Equities bounced back this week with the S&P 500 advancing 2.1%. Focus continues to be on the outperformance of stocks with lower valuations. The NASDAQ continues to underperform amid big swings in intra-day volatility. Both the Dow Jones Industrial Average and Russell 2000 gained more than 3% this week and far outpaced modest gains in the NASDAQ. The ratio of advancing to falling issues in the NASDAQ registered one of its lowest readings ever. This caused the New York Stock Exchange to register one of its most extreme readings of stocks hitting 52-week highs and 52-week lows. Split markets like this are usually more of a warning sign based on historical cases. The Bloomberg Barclays Aggregate Bond Index was down 0.3% as yields were slightly higher and corporate bond spreads moved wider.
Emerging markets came under pressure this week with a drop of 3.8%. China was soft, especially the technology sector, and this spilled over to Korea as well. It is forgotten emerging markets have seen their information technology weight increase by 200-300% in the last decade. They are no longer a derivative play on energy or commodities.

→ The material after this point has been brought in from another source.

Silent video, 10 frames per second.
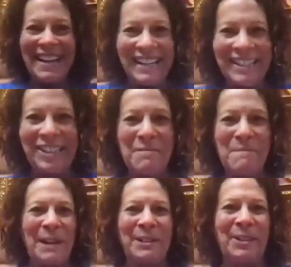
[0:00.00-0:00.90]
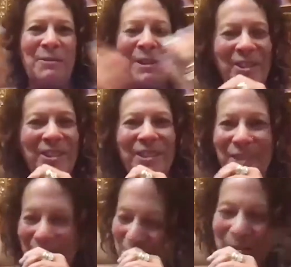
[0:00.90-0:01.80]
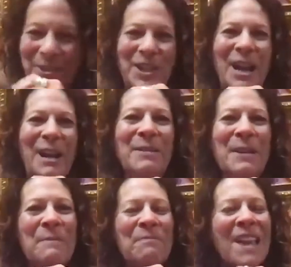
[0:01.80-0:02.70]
That's the best question to start yeah, with.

The jobs report came in better than expected with a 465,000 increase in private payrolls. This outpaced the headline number which included a decline in government jobs. Upward revisions to the prior month were also positive. The unemployment rate fell to 6.2%. As has been the case recently, good economic news is bad for stocks as it implies higher interest rates. The NASDAQ plunged 3% right after the report as bond yields popped higher. However, this would flip around by the end of the day as both reversed back toward their starting point by the close. The scrutiny on yields is high for those stocks facing sharp drawdowns in recent weeks and focused quickly turned to the upcoming Consumer Price Index release. It came in lighter than expected and provided temporary relief to the market.
The $1.9 trillion COVID relief bill passed Congress and is likely to be signed by the end of the week. This will send direct payments to a significant percentage of the population. As noted above, the unemployment rate of 6.2% suggests many of the payments will go to those currently employed. Therefore, it is no surprise surveys suggest about 30-40% of recipients plan to put the money in the stock market.